Occupational Outlook Handbook

U.S. Bureau of Labor Statistics - Chemical Engineers

Biomedical Engineering + Electrical Engineering (EE)

Snapshot – Percentage breakdown of courses

Math
12%
Natural Science
22%
Engineering
38%
Biomedical
11%
General Ed
13%
Tech Electives
4%

Potential Occupations

The BME+EE pathway will enable you to develop or design better ways to image and/or diagnose illnesses. For example, using laser-based imaging to detect viruses, developing ways to increase electrical signals to detect threats to food safety and security, designing biosensors to diagnose cancer cells, or developing software to determine toxic pesticide levels in people. You might also design medical instruments including MRI, ultrasound, or x-ray machines.

Critical Skills & Abilities

In addition to the important qualities required of a biomedical engineer (creativity as well as analytical, communication, math, and problem-solving skills), electrical engineers need:

Concentration

When designing and developing complex electrical systems, electrical engineers must keep track of multiple design elements and technical characteristics when performing these tasks.

Initiative

Keeping up with the latest changes in the industry is an critical element for electrical engineers. They must  apply their new knowledge to the  project they undertake.

Interpersonal Skills

Electrical engineers must collaborate with others to ensure that their plans are implemented correctly. This may include keeping a group “on track” and moving toward the completion of a project or interacting effectively with peers and supervisors.

Speaking skills

Electrical engineers work on complex projects with lots of detail and, often times, work closely with other engineers and technicians. They must be able to convey information or instructions clearly and effectively, not only to their peers, but also to customers who may not have the technical expertise.

Writing skills

The ability to write concisely is imperative for electrical engineers, as they often develop design methods documents, maintenance or operation manuals, parts lists, and product proposals related to equipment they develop.

Students with goggles in electrical laboratory.

Job Outlook

According to the Bureau of Labor Statistics, employment of biomedical engineers is projected to grow 4% from 2018 to 2028, about as fast as the average of all occupations.

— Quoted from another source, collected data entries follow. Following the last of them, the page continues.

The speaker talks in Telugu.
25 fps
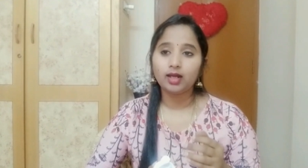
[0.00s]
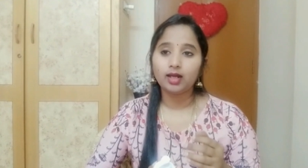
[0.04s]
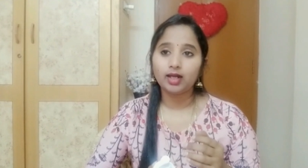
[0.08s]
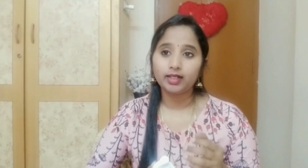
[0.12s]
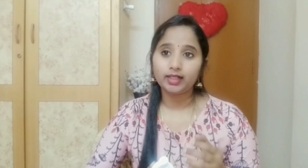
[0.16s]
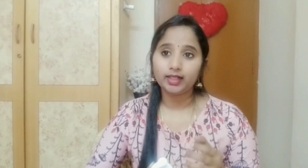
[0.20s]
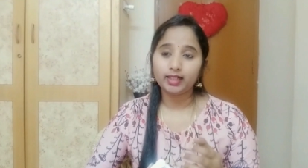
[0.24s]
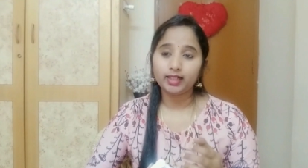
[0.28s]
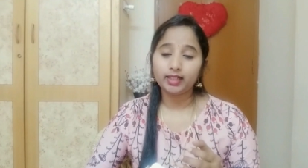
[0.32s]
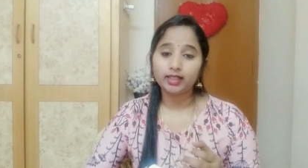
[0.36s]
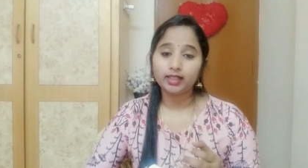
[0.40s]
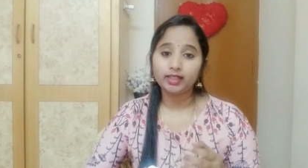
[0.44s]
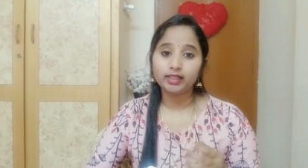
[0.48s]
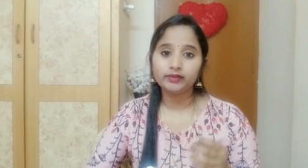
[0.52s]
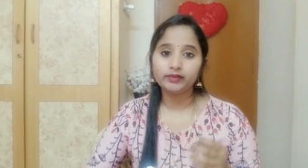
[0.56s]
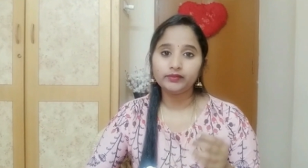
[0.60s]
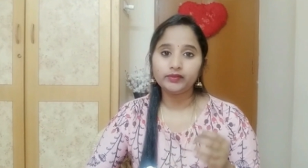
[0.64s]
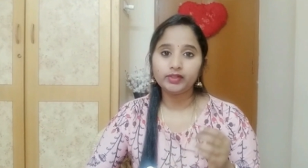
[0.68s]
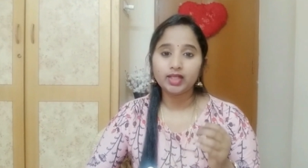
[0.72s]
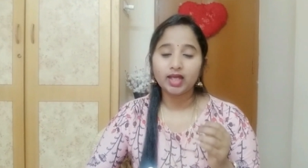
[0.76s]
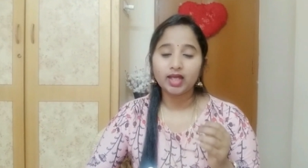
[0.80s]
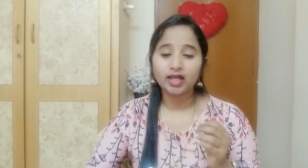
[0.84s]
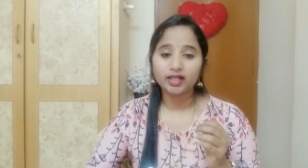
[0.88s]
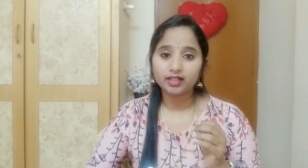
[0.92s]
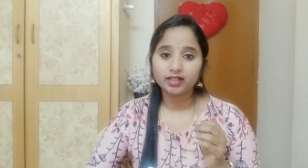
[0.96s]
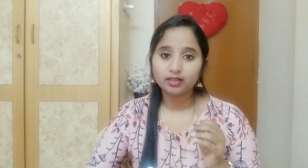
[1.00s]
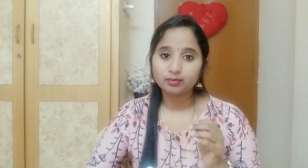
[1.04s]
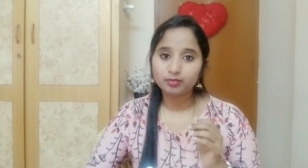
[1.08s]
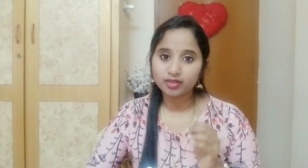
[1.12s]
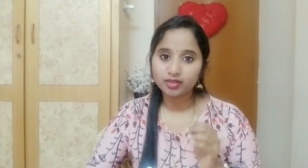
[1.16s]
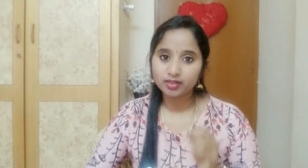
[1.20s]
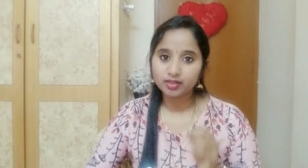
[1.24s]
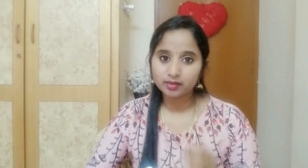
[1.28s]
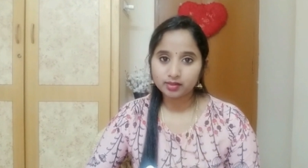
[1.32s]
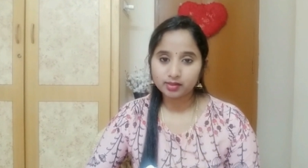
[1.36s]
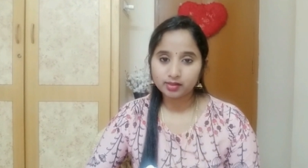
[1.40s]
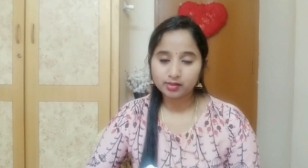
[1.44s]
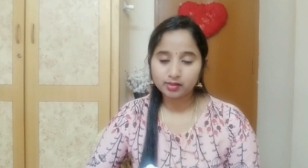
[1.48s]
అంటే ఇవి హండ్రెడ్
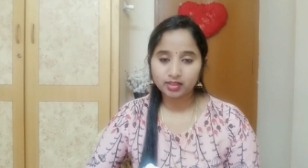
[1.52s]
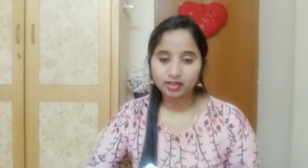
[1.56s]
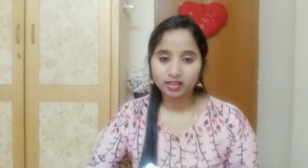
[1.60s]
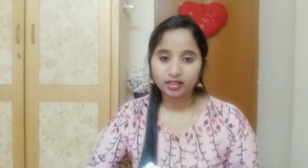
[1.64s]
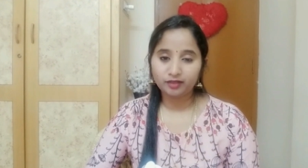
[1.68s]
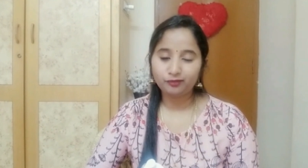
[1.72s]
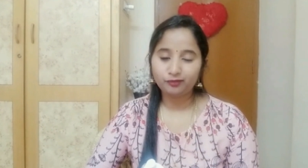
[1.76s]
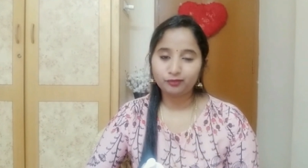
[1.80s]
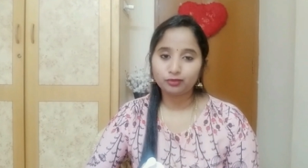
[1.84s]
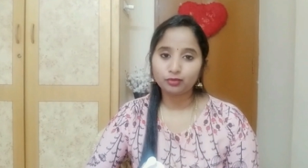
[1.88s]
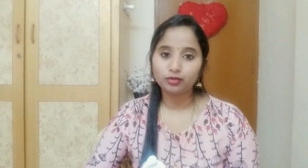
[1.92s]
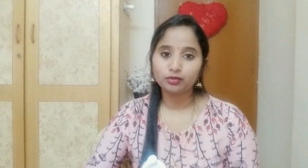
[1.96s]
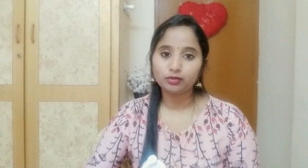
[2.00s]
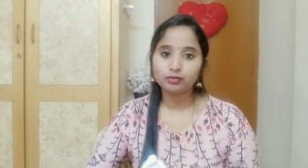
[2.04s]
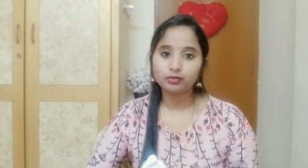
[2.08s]
పర్సెంట్ సేఫ్ టు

However, employment of electrical engineers is projected to grow only 2% from 2018 to 2028.

Occupational Outlook Handbook

U.S. Bureau of Labor Statistics - Electrical Engineers

Biomedical Engineering + Mechanical Engineering (BME+MECH)

Potential Occupations

The BME+MECH pathway will enable you to design medical devices and equipment (e.g., pacemakers, assistive devices, artificial internal organs, replacement body parts, surgical tools, exercise equipment for astronauts)

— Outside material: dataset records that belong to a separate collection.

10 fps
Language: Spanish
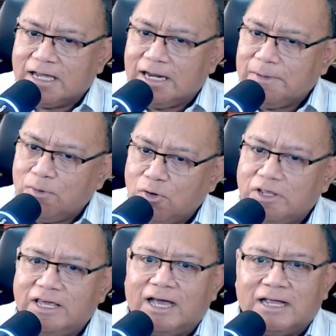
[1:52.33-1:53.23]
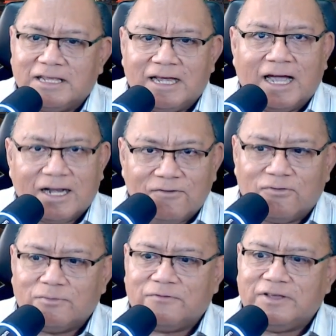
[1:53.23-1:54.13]
el mismo día llega el
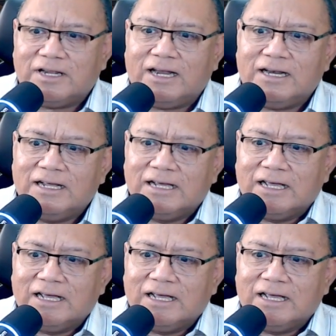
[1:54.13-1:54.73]
informe final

Snapshot – Percentage breakdown of courses

Math
12%
Natural Science
21%
Engineering
36%
Biomedical
12%
General Ed
13%
Tech Electives
6%
CSU biomedical and mechanical engineering student Brooke Landoch works alongside David Krupa, ROMP co-founder and CEO, to modify a prosthetic device in a clinic in Quito, Ecuador. Photo courtesy Deb Misuraca

Critical Skills & Abilities

In addition to the important qualities required of a biomedical engineer (creativity as well as analytical, communication, math, and problem-solving skills), mechanical engineers need:

Listening skills

Listening skills are imperative to understand and analyze different ideas or approaches from other members of a team, such as architects and computer scientists. 

Mechanical skills

A mechanical engineer must be comfortable operating equipment and tools. They are adept at fixing things and intuitively see how things work. They apply basic engineering concepts and mechanical processes to the design of new devices and systems.

Job Outlook

According to the Labor of Bureau Statistics, employment of mechanical engineers is projected to grow 4% from 2018 to 2028, about as fast as the average for all occupations, and the same rate of growth as a biomedical engineer. However, because mechanical engineers can work in many industries, the growth rate will differ depending on the industry that employ them.